The Ukraine sits on one of the largest blocks of the finest arable land on the planet. The last time we had free trade with it, the 1870s as the railways extended into the steppes, this increased the living standards of all of us as we could buy yet more of ever cheaper food.
At the expense of our local landlords of course, this was one of the triggers of the agricultural depression of that decade and the great landed estates never really recovered. In the work of Saez and Zucman on the development of wealth this is made very clear. Agricultural land as the great store of wealth, monopolised by all too few, simply disappeared as an important part of the societal stock of wealth. Disappeared into the maw of the population as cheap food.
This we would argue is a Pareto improvement. And more than that, it's exactly the thing which the EU's CAP is designed to prevent. For example:
For a blend of economic and political reasons, Ukraine built a singular capitalist achievement after the fall of Communism: enormous, technologically advanced chicken farms that are among the largest in the world.

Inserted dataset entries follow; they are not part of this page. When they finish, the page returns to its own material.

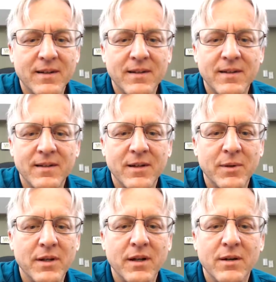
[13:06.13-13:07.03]
There
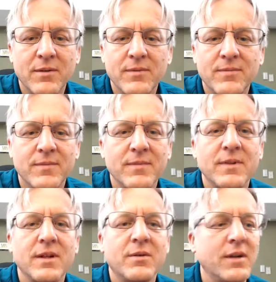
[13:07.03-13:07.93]
we go.
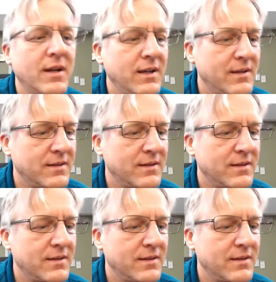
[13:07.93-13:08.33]
Okay.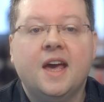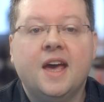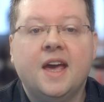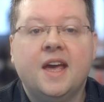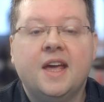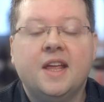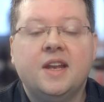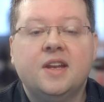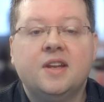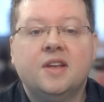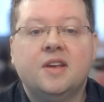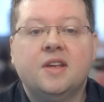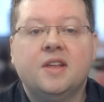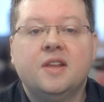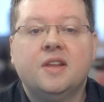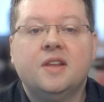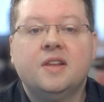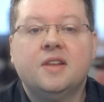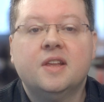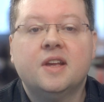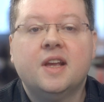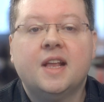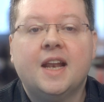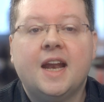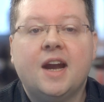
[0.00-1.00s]
and uh,
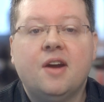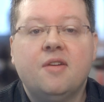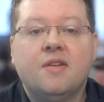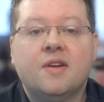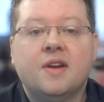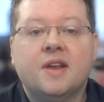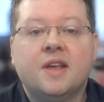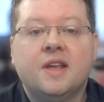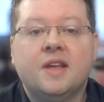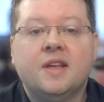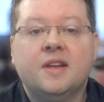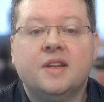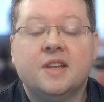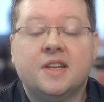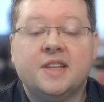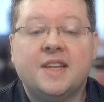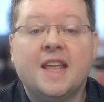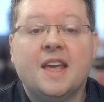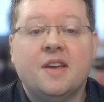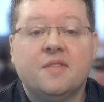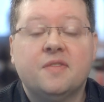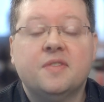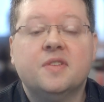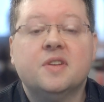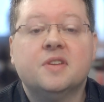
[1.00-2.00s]
the clarity and the
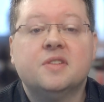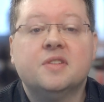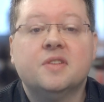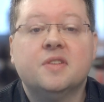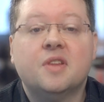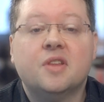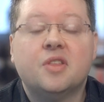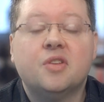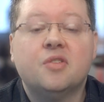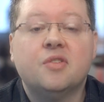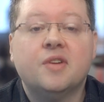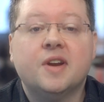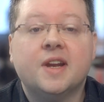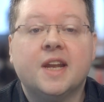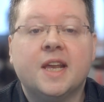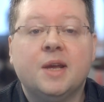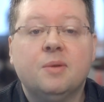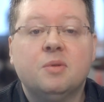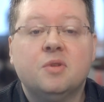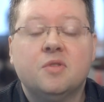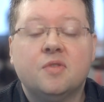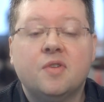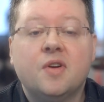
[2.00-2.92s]
depthness of the three D was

At its peak, Avangard had space nationwide for 30 million laying hens. Thanks to cheap grain and low labor costs, it is able to produce billions of eggs annually at a low price. The wholesale price of an egg in Ukraine is 4 cents, compared with 25 cents in Poland and 35 cents in Germany.

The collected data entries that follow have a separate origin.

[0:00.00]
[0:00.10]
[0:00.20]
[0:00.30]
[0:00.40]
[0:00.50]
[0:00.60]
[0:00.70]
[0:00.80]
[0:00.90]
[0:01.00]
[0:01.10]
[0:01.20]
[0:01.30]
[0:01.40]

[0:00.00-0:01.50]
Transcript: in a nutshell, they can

The quotas applied make it near impossible to import those eggs into the EU. And no one should be under any misapprehension that our own production comes from some happy farmer's wife throwing handfuls of grain to clucking free range chickens. The only question is whether the barns are there or here - and whether the people profiting are making a margin on 4 cents there or 35 cents here.
This is one of the things that Brexit allows us to correct. As with Cobden being right in the 1840s, the point of free trade is that we get to consume the cheaper food grown by others. And of course, the cheaper their food is the more open to their imports we should be, not this idiot system of refusing to allow food in precisely because it is cheap.
Unilateral free trade with the Ukraine, that's what we want for Easter, even if not for Christmas.